Keywords

1 Introduction

1.1 Encryption

The process of converting from plaintext to cipher-text is known as enciphering or encryption. Some classical encryption techniques [3] include symmetric cypher model, substitution techniques, transposition techniques, rotor machines and steganography. Our algorithm partially falls into the category of symmetric cypher model. In this model, the sender encrypts the plain text into some cypher text using some key to encrypt the data. The same key has to be used to decrypt the data. Our algorithm modifies this concept by making sure that the original content that is sent by the sender can be decrypted only in a specific system i.e., of the receiver. We achieve this by incorporating the receiver’s system’s MAC address into the final key that is used to encrypt data.

1.2 Compression

There are two basic types of data compression [4, 5]; lossy data compression and lossless [6] data compression.

In lossy data compression techniques, the original data upon decompression will lose or undergo changes in some of its minute features which are not easily noticeable by humans. This type of compression technique is used in compression of images, audio and video data.

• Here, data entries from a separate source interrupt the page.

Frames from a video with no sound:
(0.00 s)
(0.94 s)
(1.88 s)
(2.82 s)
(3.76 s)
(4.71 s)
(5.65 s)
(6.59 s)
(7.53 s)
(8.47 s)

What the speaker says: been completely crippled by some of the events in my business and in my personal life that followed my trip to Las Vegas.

Lossless compression techniques are those in which, upon decompression will produce an exact replica of the original data. Our software makes use of this type of algorithms to achieve compression. The technique we have used should be able to compress general-purpose data, i.e. the algorithm will accept any bit string given to it.

We present a new algorithm for lossless data compression and encryption. The basic idea of the algorithm is to define a unique compression and encryption of files specified by a user based on a key/password provided by the user. We are making use of lossless data compression [7] algorithms such as Snappy, Gzip, BZip2 and XZ. The key specified by the user is taken as an input and files given are compressed multiple times depending upon the result of XOR operation between the password and the MAC (Media Access Control) address of the user’s system which is automatically retrieved by the software and is unique to each system.

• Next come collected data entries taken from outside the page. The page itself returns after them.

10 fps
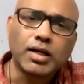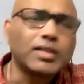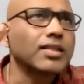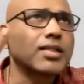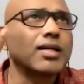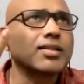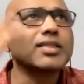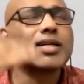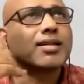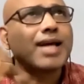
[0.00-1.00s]
these are
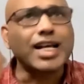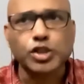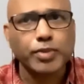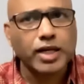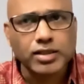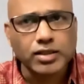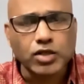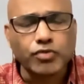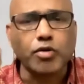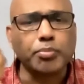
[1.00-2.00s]
the aspirations
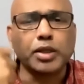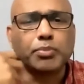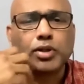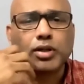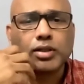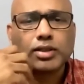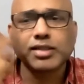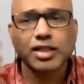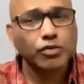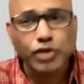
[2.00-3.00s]
of our people. These
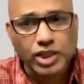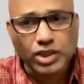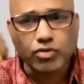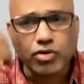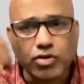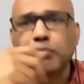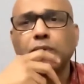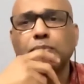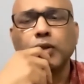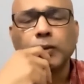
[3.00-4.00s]
are the wishes of our
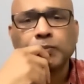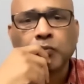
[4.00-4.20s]
people.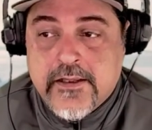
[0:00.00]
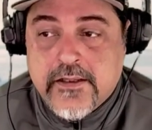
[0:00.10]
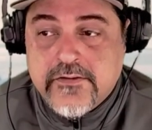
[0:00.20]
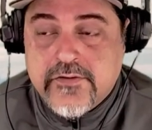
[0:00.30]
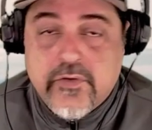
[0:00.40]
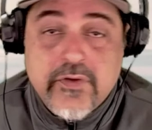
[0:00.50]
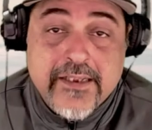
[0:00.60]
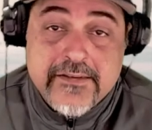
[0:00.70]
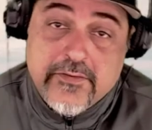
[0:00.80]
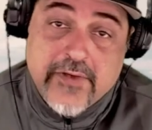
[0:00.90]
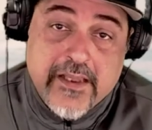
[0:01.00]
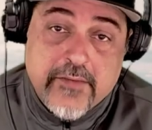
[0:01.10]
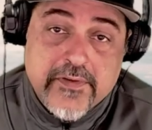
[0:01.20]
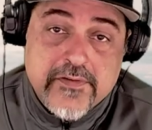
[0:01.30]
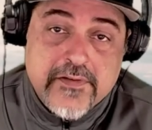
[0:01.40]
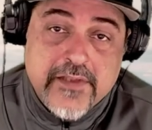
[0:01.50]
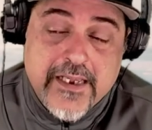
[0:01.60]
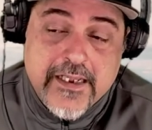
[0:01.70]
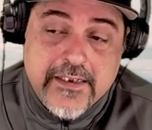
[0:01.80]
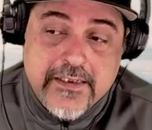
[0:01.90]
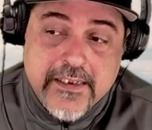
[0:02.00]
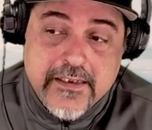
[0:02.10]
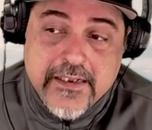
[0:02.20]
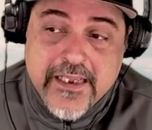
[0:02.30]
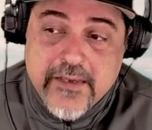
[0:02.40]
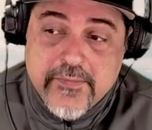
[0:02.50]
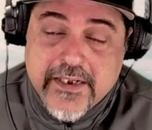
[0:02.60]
So let's see what happens. Anything can happen.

During the process of decryption and decompression of the data, the contents will be available at a temporary sandboxed location in a folder and a process will be created that will keep on running till its closed or the system is turned off. The extracted file(s) will remain secure as copying, distributing or tampering with it will not be possible. This is achieved by running the decryption/decompression software as non-administrator. This part of the software will terminate itself if it is being ran with administrator privileges. The contents will be deleted if the process is killed and the space in the hard drive the content takes up will be filled with random data such that a hacker cannot retrieve that data later. This will be achieved by replacing the content of the data just before deleting them.

1.3 The Problem of Piracy

The way we consume media is changing and as content owners and producers look for new ways to keep audiences engaged, the challenges of protecting content across multiple screens becomes increasingly difficult. Innovation, of course, is a good thing, but as new ways of streaming content are developed, it is actually aiding digital piracy.

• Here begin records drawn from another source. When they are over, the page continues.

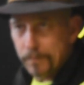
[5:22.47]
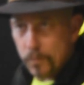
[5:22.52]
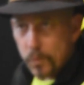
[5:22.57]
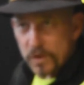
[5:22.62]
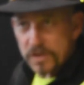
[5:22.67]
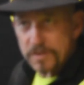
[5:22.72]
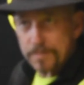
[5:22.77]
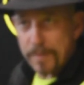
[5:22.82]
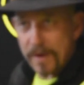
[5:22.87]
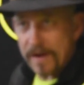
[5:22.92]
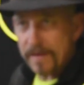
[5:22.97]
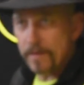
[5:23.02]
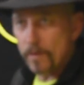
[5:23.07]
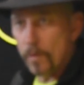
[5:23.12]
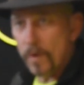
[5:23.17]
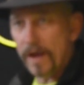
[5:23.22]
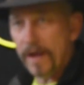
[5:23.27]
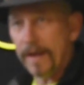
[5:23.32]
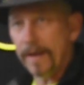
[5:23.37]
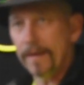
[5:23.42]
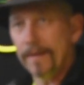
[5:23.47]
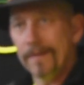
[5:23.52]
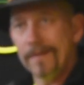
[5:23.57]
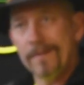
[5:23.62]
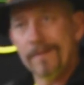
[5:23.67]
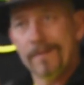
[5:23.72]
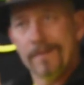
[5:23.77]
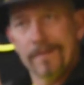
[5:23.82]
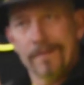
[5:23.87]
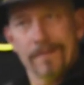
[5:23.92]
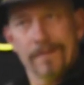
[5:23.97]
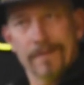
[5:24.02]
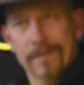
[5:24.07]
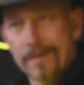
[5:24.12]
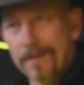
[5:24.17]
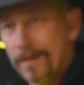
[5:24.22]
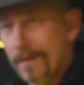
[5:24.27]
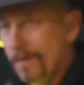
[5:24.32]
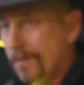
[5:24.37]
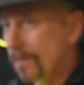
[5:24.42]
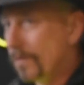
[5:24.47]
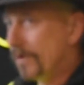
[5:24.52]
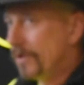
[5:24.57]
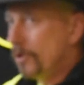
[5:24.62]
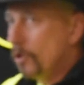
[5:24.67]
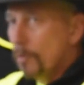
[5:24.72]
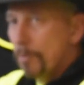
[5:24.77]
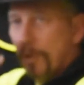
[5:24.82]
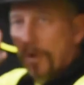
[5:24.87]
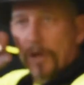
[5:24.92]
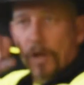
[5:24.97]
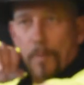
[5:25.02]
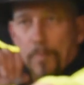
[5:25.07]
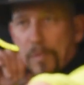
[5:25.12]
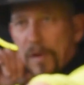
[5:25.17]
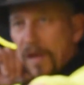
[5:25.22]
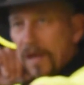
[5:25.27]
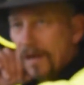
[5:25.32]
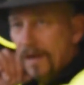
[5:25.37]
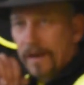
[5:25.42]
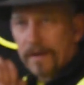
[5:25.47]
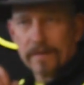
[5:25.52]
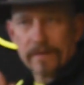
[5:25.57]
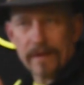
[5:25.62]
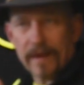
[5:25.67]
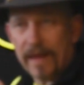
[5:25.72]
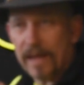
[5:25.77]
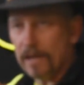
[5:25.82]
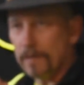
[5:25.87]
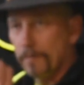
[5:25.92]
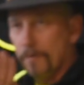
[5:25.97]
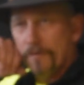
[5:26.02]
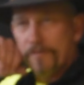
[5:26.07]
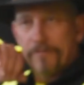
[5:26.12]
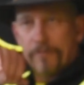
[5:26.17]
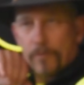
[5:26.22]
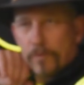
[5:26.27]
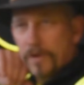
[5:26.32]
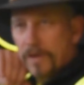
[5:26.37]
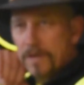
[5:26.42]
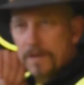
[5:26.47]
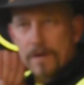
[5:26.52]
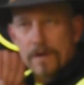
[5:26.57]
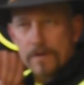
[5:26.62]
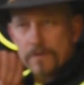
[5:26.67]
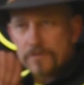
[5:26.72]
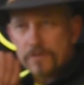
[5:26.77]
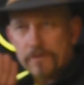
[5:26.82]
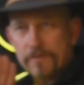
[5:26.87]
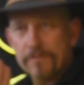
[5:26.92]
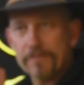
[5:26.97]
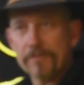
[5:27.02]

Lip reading: Which, by the way, when you put a pin on an animal 40 yards or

Piracy is detrimental to innovation, directly affecting job creation and economic growth. Industries protect their ideas through a variety of legal instruments such as patents, copyrights, designs, models and trademarks. Without the protection of their intellectual property rights [8], they may be less inclined to develop new ideas and products. Risks are particularly high for industries in which the research and development costs are high compared to the production costs of the finalised product. Faced with a diminishing turnover due to counterfeiting and piracy, industry investment in research and innovation could well slow down. This would limit development, growth and competitiveness, forcing industries to simply close or at least limit production.

The problem of piracy is that it’s here to stay and it could be argued that the problem is growing; in August it was reported that Game of Thrones was the world’s most pirated TV show, with 1.6 million illegal downloads in just four weeks. This accounted for over a quarter of all pirated downloads from the top 100 torrent sites. Another recent report from Viacess-Orca highlighted that during the last Football World Cup they monitored 20 million illegal downloads. What this demonstrates is that the pirates appear to be winning. However the definition of piracy encompasses many different layers: from the amateurish camera recordings shot discreetly from a cinema, through to Internet-streamed content that has been cracked and then uploaded to an app store.

The many layers of piracy certainly means that content owners and producers can never fully protect their content, they can only do as much as possible to limit what pirates can access, and this is where it gets interesting. To implement a DRM (digital rights management) solution for streamed content across all devices is both complicated and expensive, so what we’re seeing is that studios are choosing to focus their protections around high value digital media such as High Definition and 4 K over standard definition content. What they need is content protection that follows the content and therefore is device agnostic.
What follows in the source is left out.